The boy is grinning in earnest now, eyes fixed on your face. “Oh, fuck,” he says, shattering the illusion that he is anything but a west coast twentysomething, “Jesus, honey…”
He’s running a hand over his face now, like he’s trying in vain to wipe the smile from his features. “What?” You ask, grinning something awful yourself.
“I just saw the future, that’s what,” he says, sweeping you once again into his arms, “I saw my entire life in your face, it’s all you. All you, forever.”
You can’t help but to laugh, a stunned expulsion of joy you weren’t expecting to feel. “Oh god, you’re stuck with me then?”
“There was never anything else in the cards for me, to be fair,” he says, “and just to be clear, I wouldn’t have it any other way.”
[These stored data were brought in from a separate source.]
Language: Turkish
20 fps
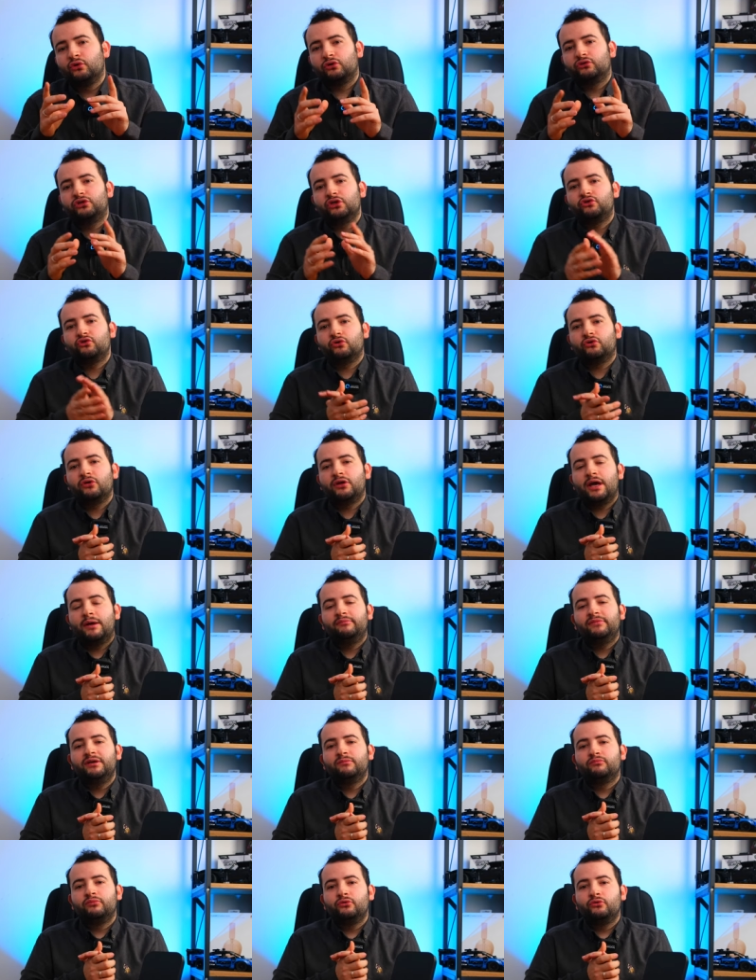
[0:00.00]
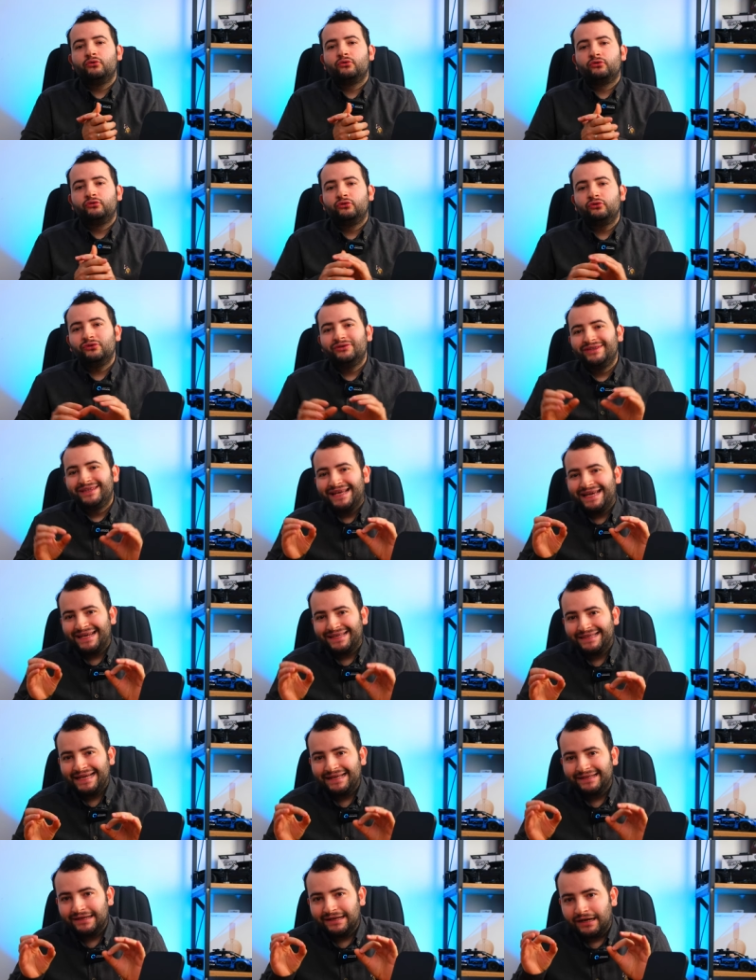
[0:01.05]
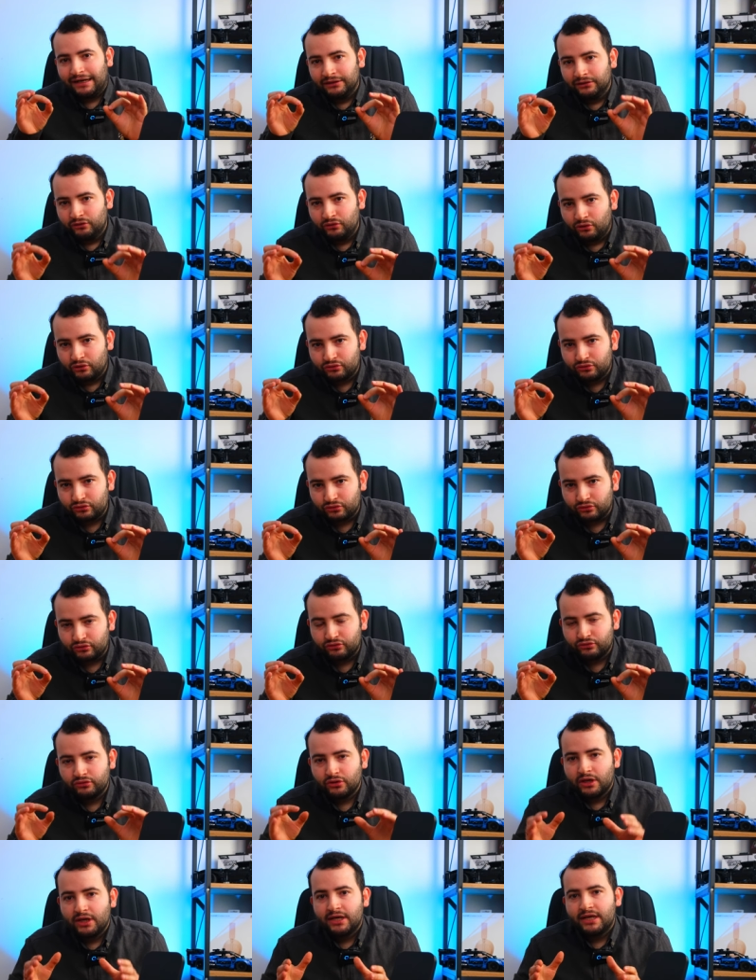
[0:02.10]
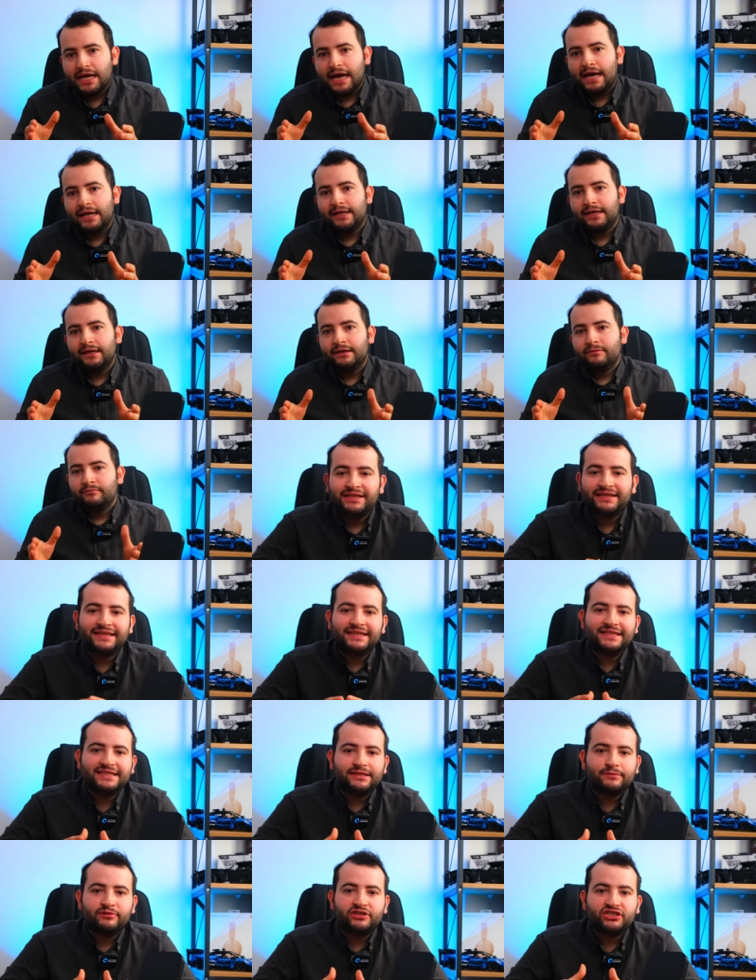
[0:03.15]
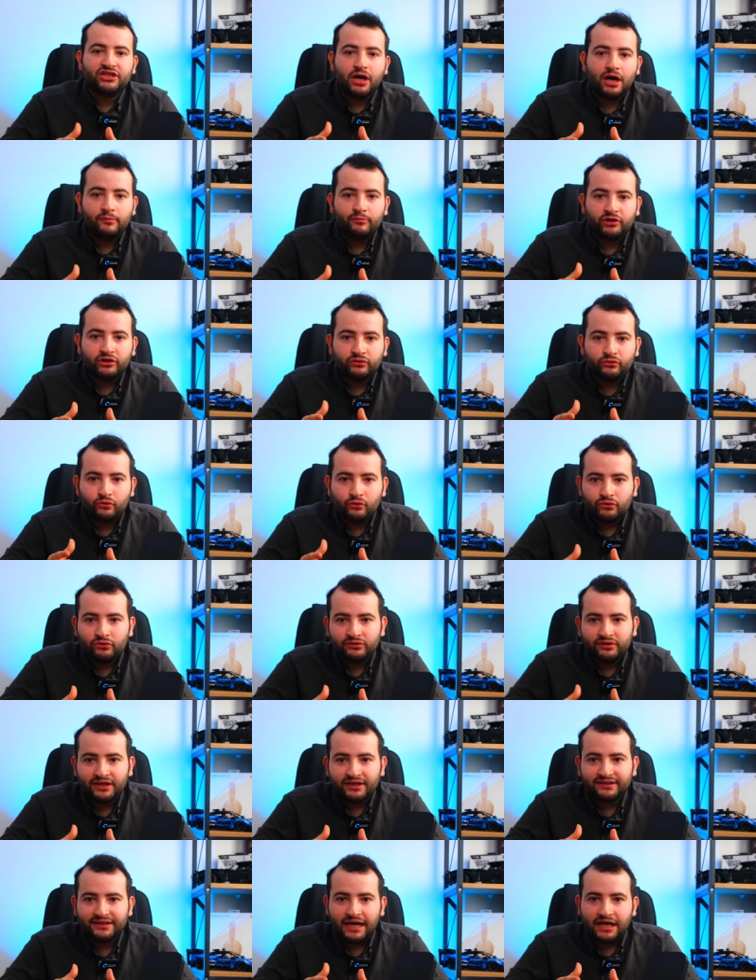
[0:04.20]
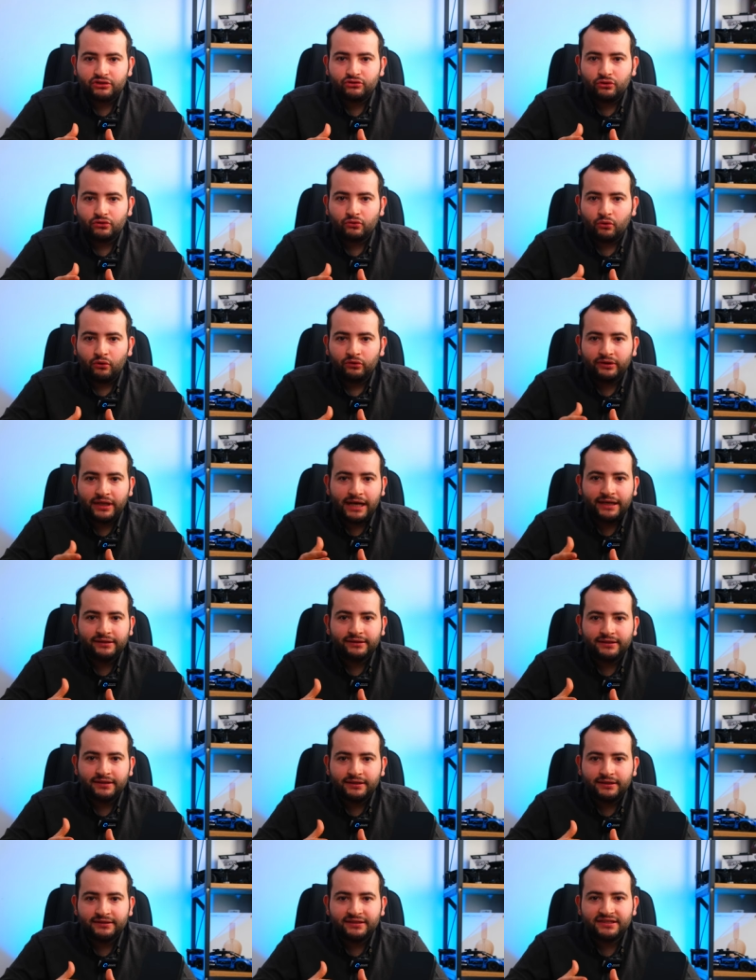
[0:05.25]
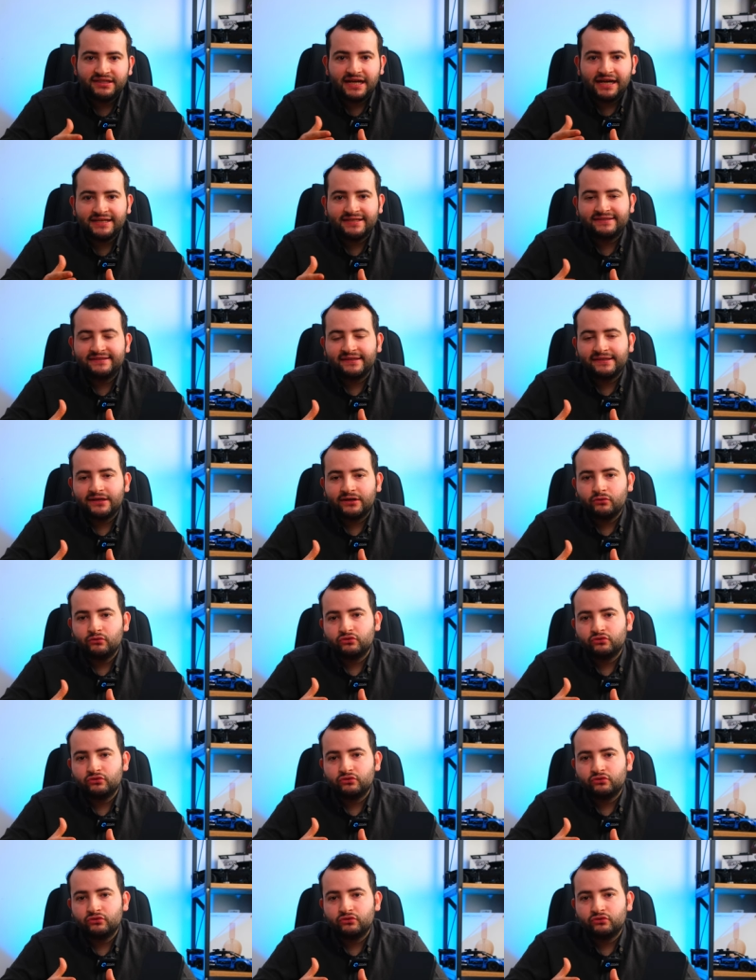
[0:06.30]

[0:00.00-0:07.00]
nokta çok önemli. Bu ürünü nereden alıyorsunuz? Yani bildiğiniz gibi Xiaomi'nin ürünleri daha çok online e, ticaret siteleri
Arthur’s a bit of a mystic about things like that—souls and stardust and past lives—it took you by surprise at first, but you’ve grown to realize it’s maybe the thing that makes the most sense about him. Of course your out-of-place, out-of-time alien creature of a boyfriend thinks—knows, if you ask him—that the two of you are cosmically entwined. And you, for your part, know that you would rather die than deny him these little fantasies. After all, it’s you who sees a thousand lives in his face, each more complex and profound than the last. Between Seattle and England and outer space and the Pacific ocean, you find yourself hoping against your own iron-clad logic that the two of you will find each other again after this life (and after, and after, and after).